#### TASK TO CARRY OUT
All entries need to be written out again exactly, without their pictures.

(SOURCE DATA Opens)

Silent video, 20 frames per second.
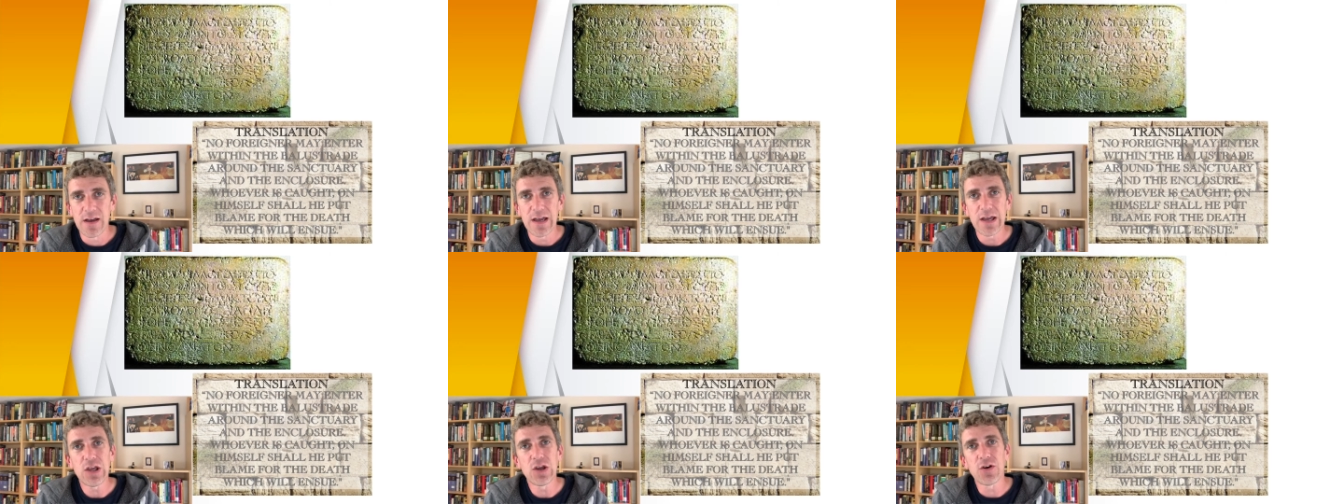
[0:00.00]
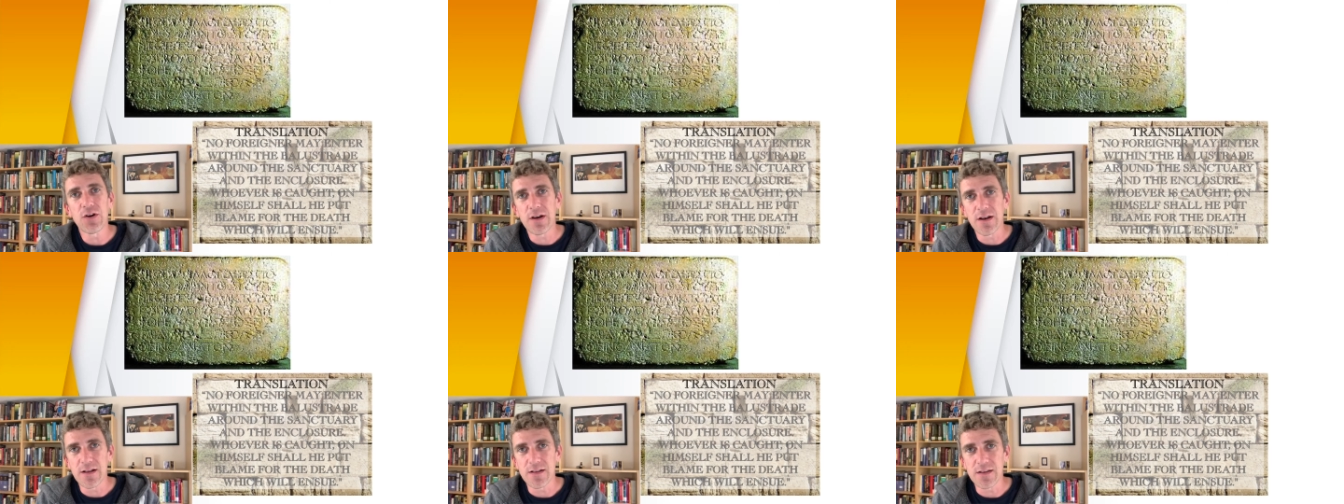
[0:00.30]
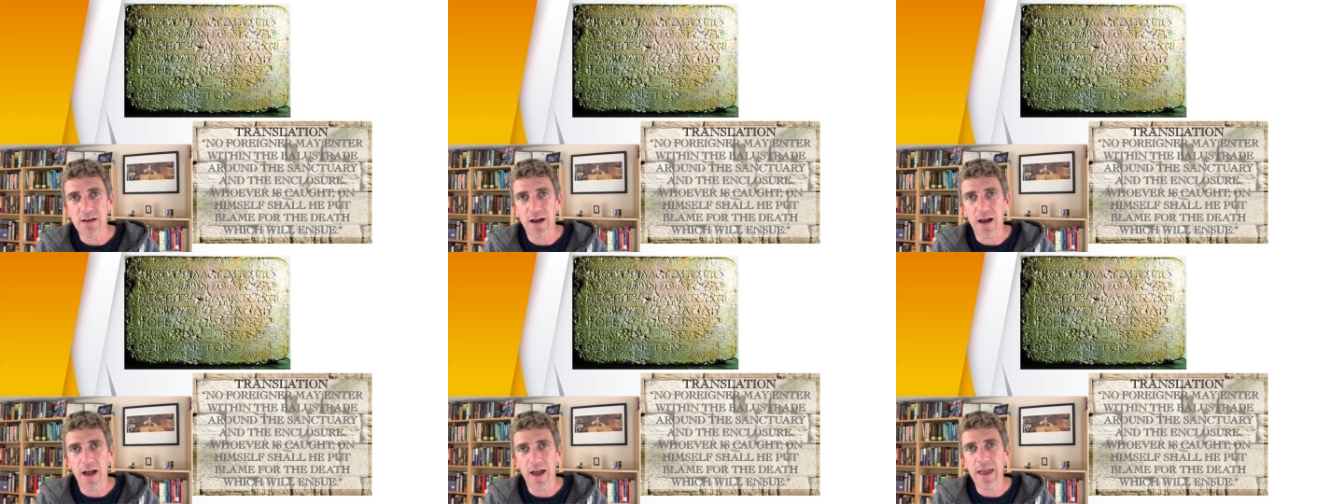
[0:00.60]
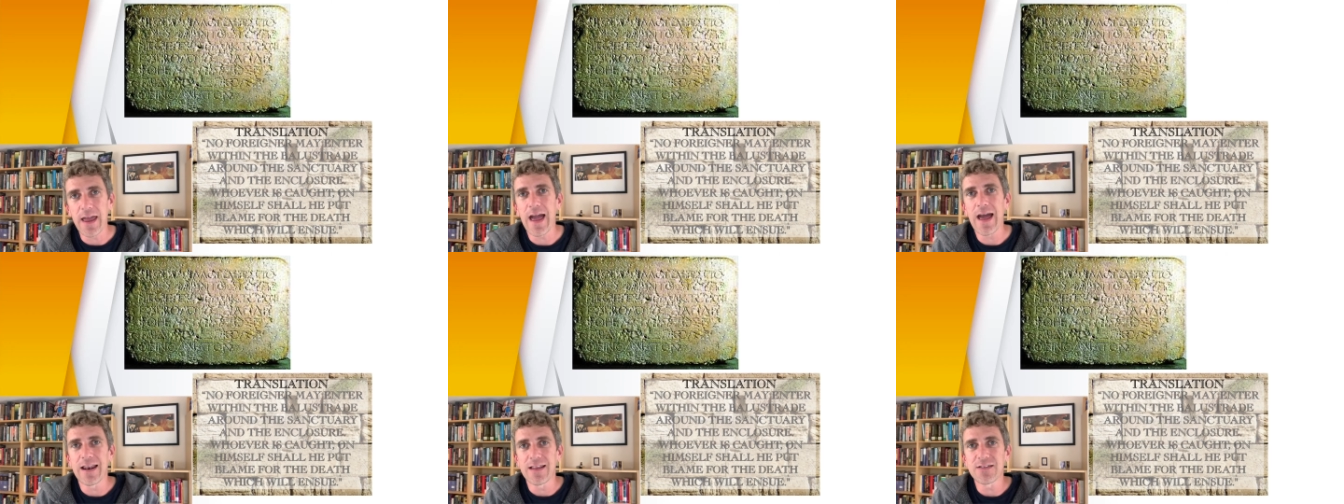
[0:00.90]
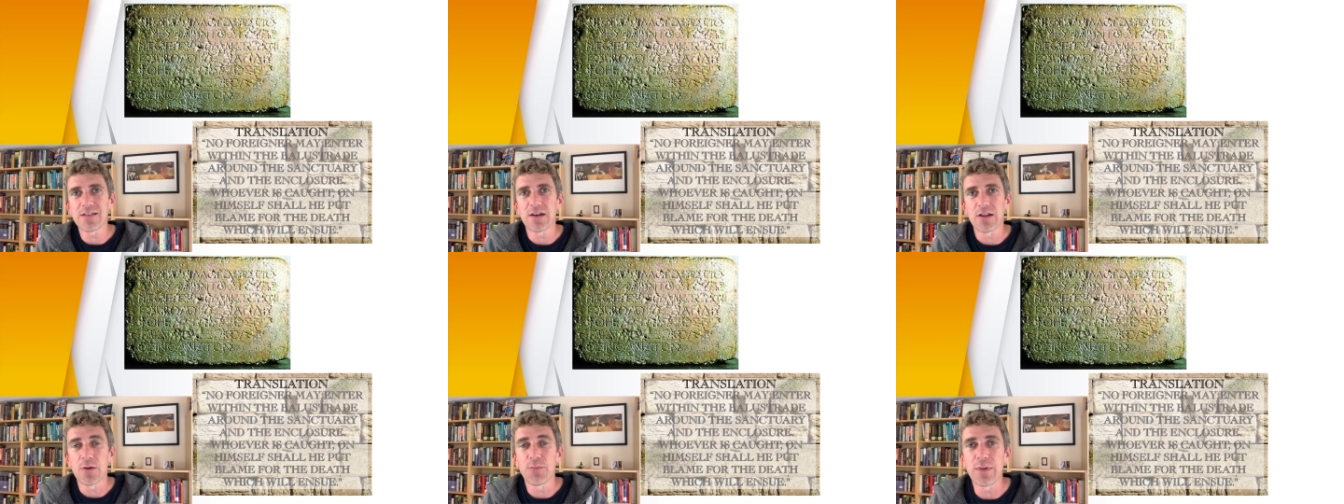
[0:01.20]
you're going to die and it's
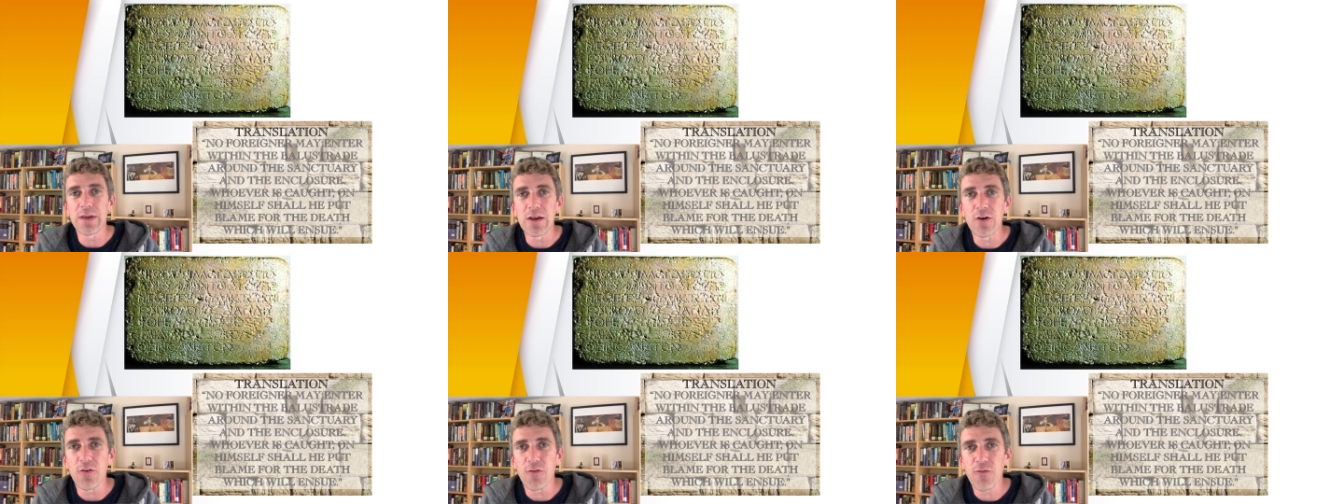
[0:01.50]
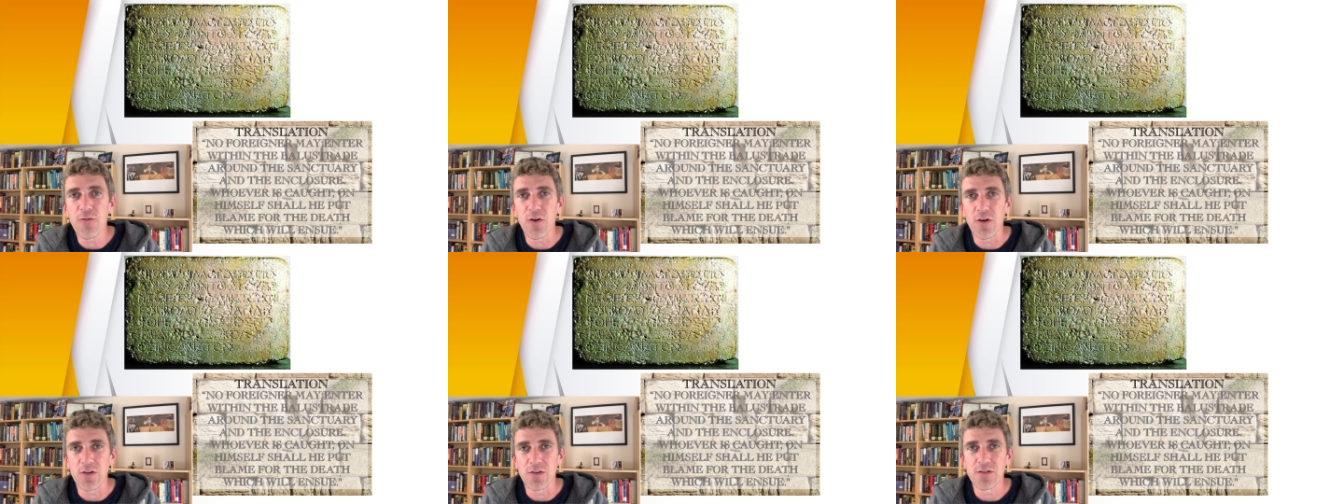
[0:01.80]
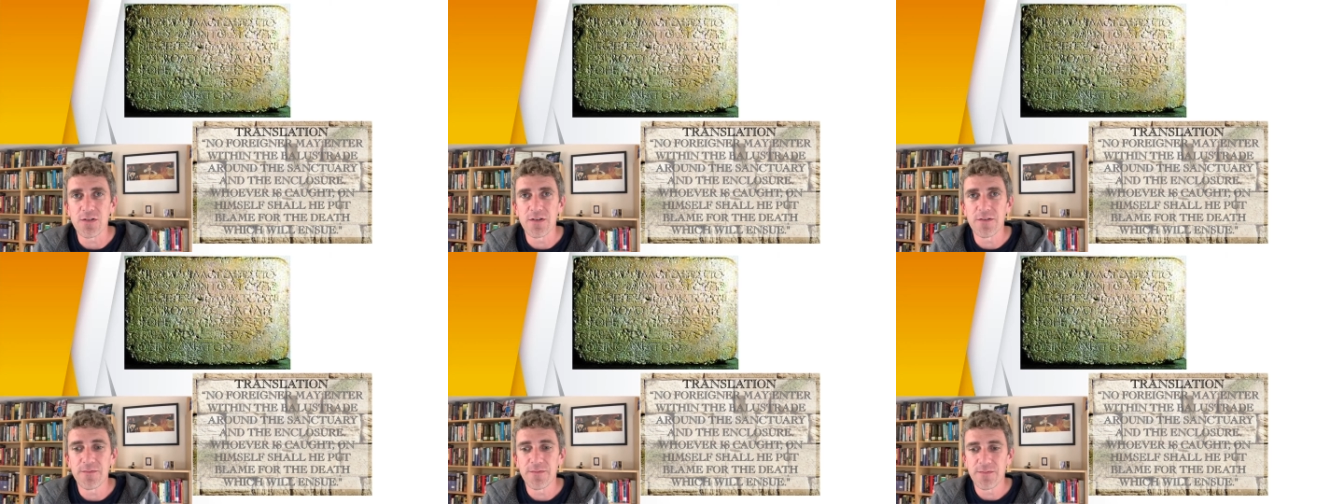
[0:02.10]
going to be your fault.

(SOURCE DATA Closes)

#### TASK SOLUTION
Silent video, 20 frames per second.
[0:00.00]
[0:00.30]
[0:00.60]
[0:00.90]
[0:01.20]
you're going to die and it's
[0:01.50]
[0:01.80]
[0:02.10]
going to be your fault.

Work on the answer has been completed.